Pure URL builder (no hooks — safe in loaders, tests, Node):

buildPath('/blog/[id]', { params: { id: 42 }, searchParams: { ref: 'rss' }, hash: 'top' });
// => '/blog/42?ref=rss#top'

Behavior details:

  • Param values are URL-encoded; splat ('*') values keep their / separators (each piece is encoded individually; leading slashes are normalized away).
  • An absent optional param ([id$]) or splat drops its segment cleanly — no // is ever produced. '' counts as absent (substituting it would build an unmatchable URL).
  • A missing (or empty-string) required param throws (naming the param and the path) instead of emitting a broken URL — types prevent this in TS; plain-JS consumers fail fast at the call site.
  • With several optional segments in one path, omitting an EARLIER one while providing a later one builds a shorter URL the router matches against the first optional slot — provide optionals left-to-right.
  • buildPath is basename-unaware (it's pure — no router context). Multi-entry keys already carry their mount prefix, so their built URLs are real URLs; but a custom runtime.router.basename is NOT prepended — inside components, use createUrl (which reads the active basename) when you need the full browser URL.

Types

TypeMeaning
RegisterThe empty interface your generated file merges routes (or entries) into
RoutePathUnion of all route keys — across every entry in multi-entry apps (falls back to string before first generation)
RoutePathnameAlias of RoutePath, for app-level props (RoutePathname | (string & {}))
RouteParams<P>Write-side params for route P (values string | number)
StaticRoutePathOnly the routes callable without params
SearchParamsInitRecord<string, string | number | boolean>
BuildOptions<P>Options for buildPath / createUrl (params conditionally required)
NavigateToOptions<P>BuildOptions<P> & { replace?; state? }
BuildArgs<P> / NavigateArgs<P>The rest-tuple that makes the options object itself required iff the route has required params
NavigateHelpersReturn type of useNavigate()
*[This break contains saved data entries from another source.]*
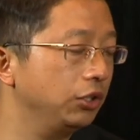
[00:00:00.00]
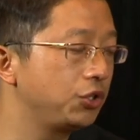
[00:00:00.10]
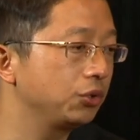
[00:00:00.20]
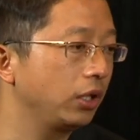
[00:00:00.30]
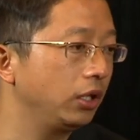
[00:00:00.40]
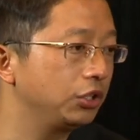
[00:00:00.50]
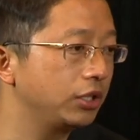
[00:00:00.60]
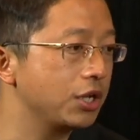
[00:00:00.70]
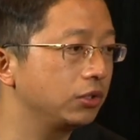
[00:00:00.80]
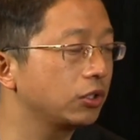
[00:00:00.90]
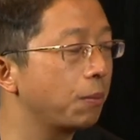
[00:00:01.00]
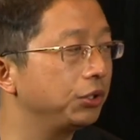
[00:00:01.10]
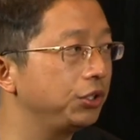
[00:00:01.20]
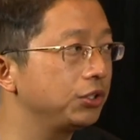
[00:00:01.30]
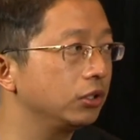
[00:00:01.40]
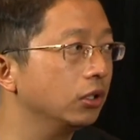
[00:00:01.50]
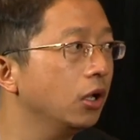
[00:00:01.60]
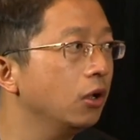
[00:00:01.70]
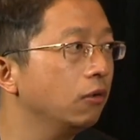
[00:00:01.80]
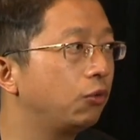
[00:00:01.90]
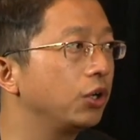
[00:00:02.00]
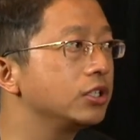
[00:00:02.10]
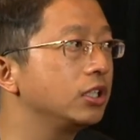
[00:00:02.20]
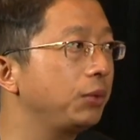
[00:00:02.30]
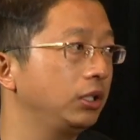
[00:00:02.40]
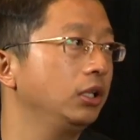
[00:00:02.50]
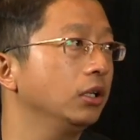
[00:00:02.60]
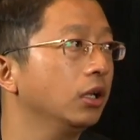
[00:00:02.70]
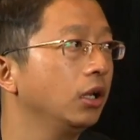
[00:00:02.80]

issued an international competition for a CBD.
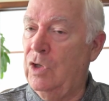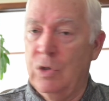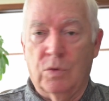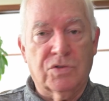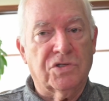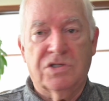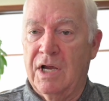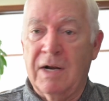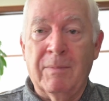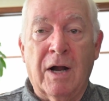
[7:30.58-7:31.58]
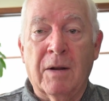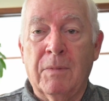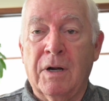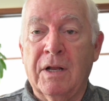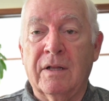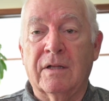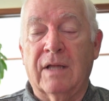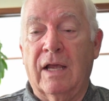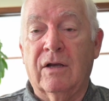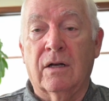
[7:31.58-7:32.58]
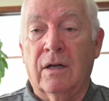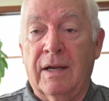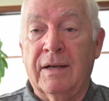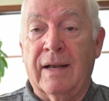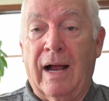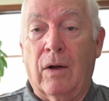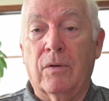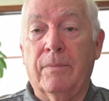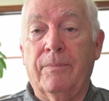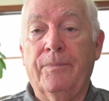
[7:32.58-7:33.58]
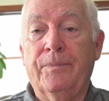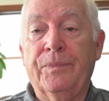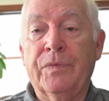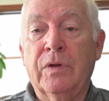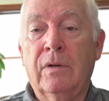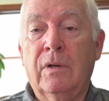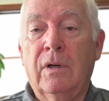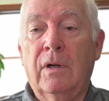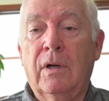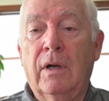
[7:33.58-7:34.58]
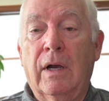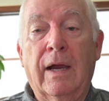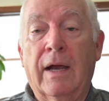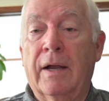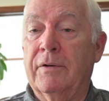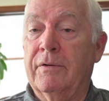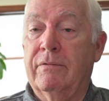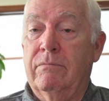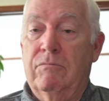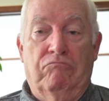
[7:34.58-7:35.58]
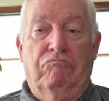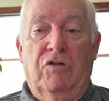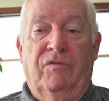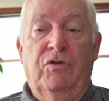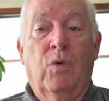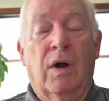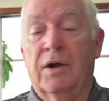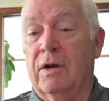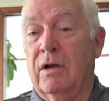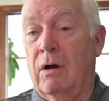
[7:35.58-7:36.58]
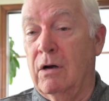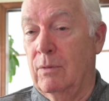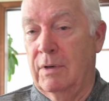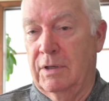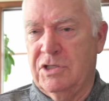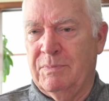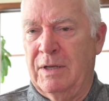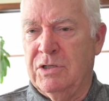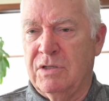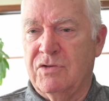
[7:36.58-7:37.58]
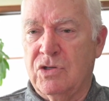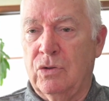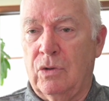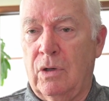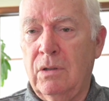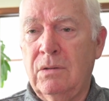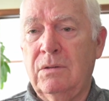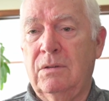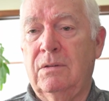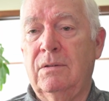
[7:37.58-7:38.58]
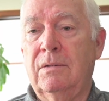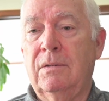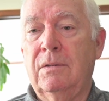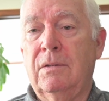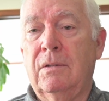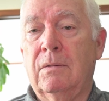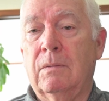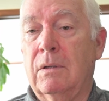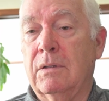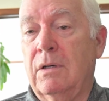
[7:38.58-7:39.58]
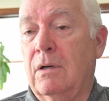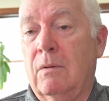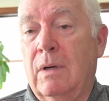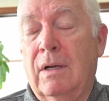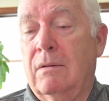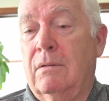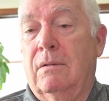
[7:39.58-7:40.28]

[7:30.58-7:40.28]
There was a set amount of money that they could lend out. And if you wanted to go to an expensive school, well, you know what?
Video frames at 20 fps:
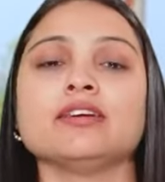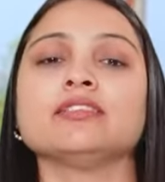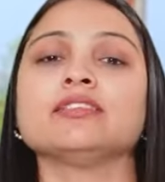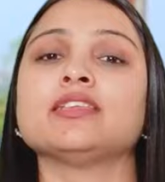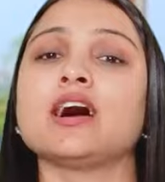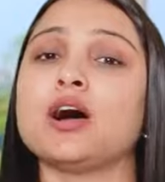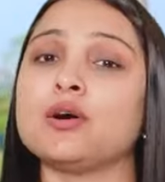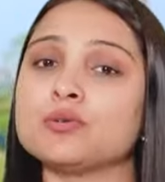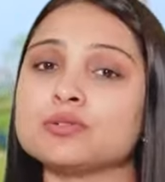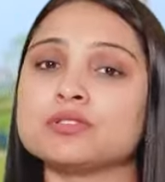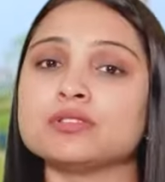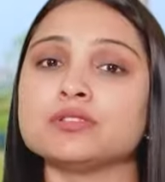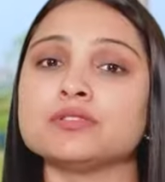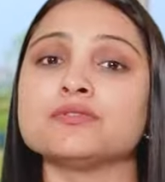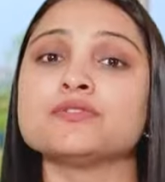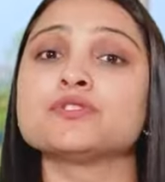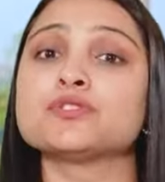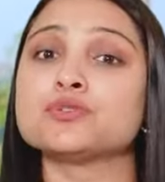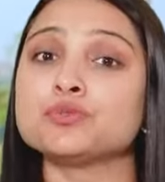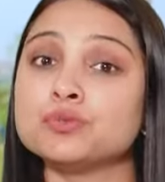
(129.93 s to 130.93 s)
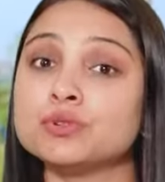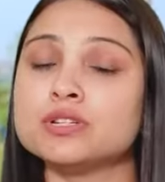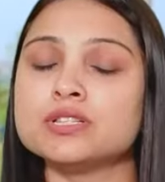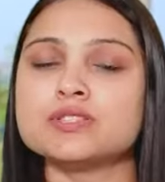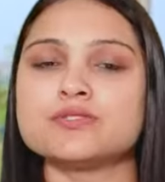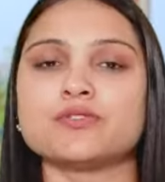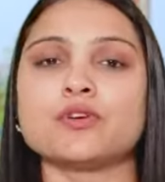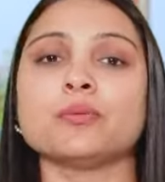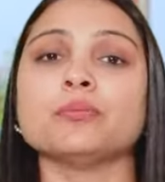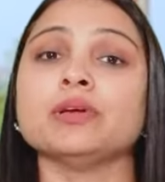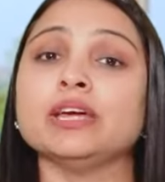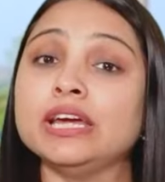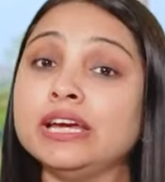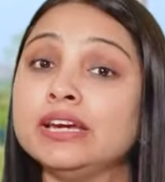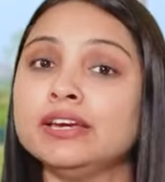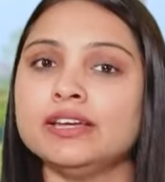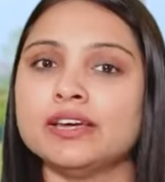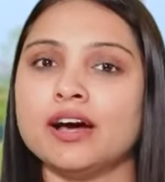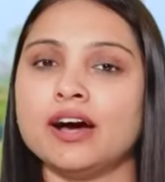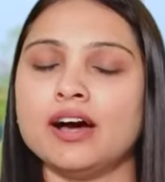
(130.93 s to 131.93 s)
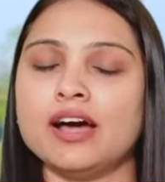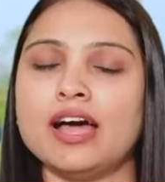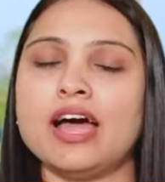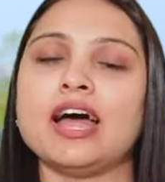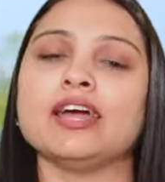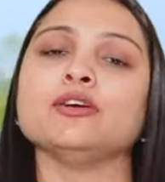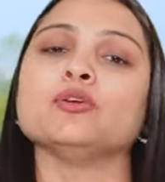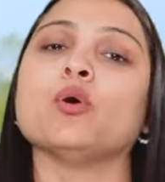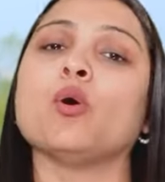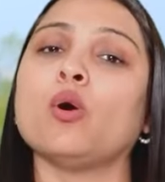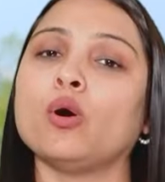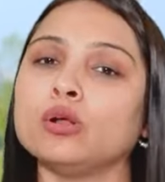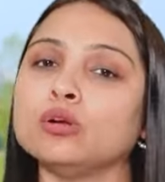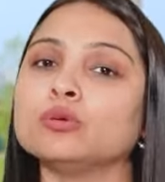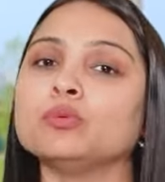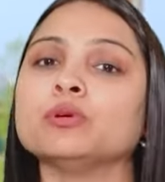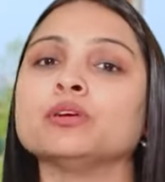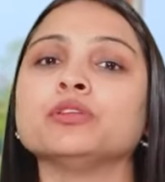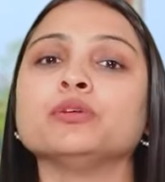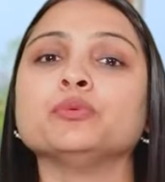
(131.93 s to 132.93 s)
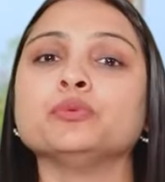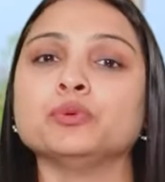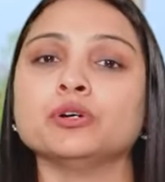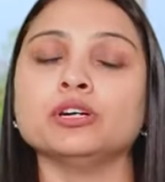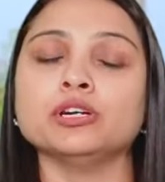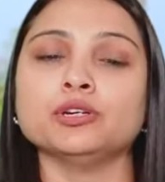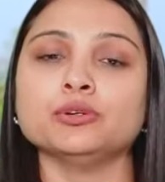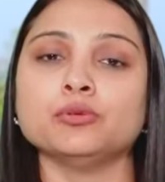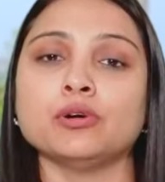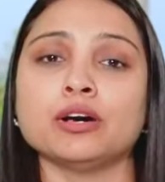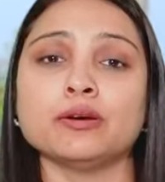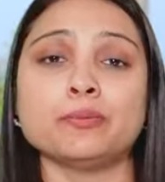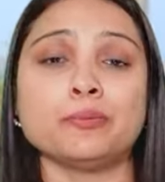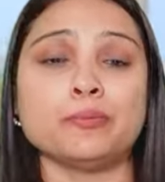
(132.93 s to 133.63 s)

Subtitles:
are thousands of students from India and all over the world who are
Entry-scoped types (multi-entry apps)

TypeMeaning
RegisterEntryNameUnion of entry names ('index' | 'admin' | …); never in single-entry apps
EntryRoutePath<E>Route keys belonging to entry E only
EntryRouteParams<E, P>Write-side params for route P of entry E

Use these to keep one entry's routes out of another's autocomplete — see Multi-entry apps.

Re-exports

The full @modern-js/runtime/router surface is re-exported (Outlet, useParams, useLocation, useSearchParams, useLoaderData, useMatches, redirect, defer, isRouteErrorResponse, NavLink, …). Our typed Link, Navigate and useNavigate shadow the originals; reach the raw versions via originalNavigate or a direct @modern-js/runtime/router import if you truly need them.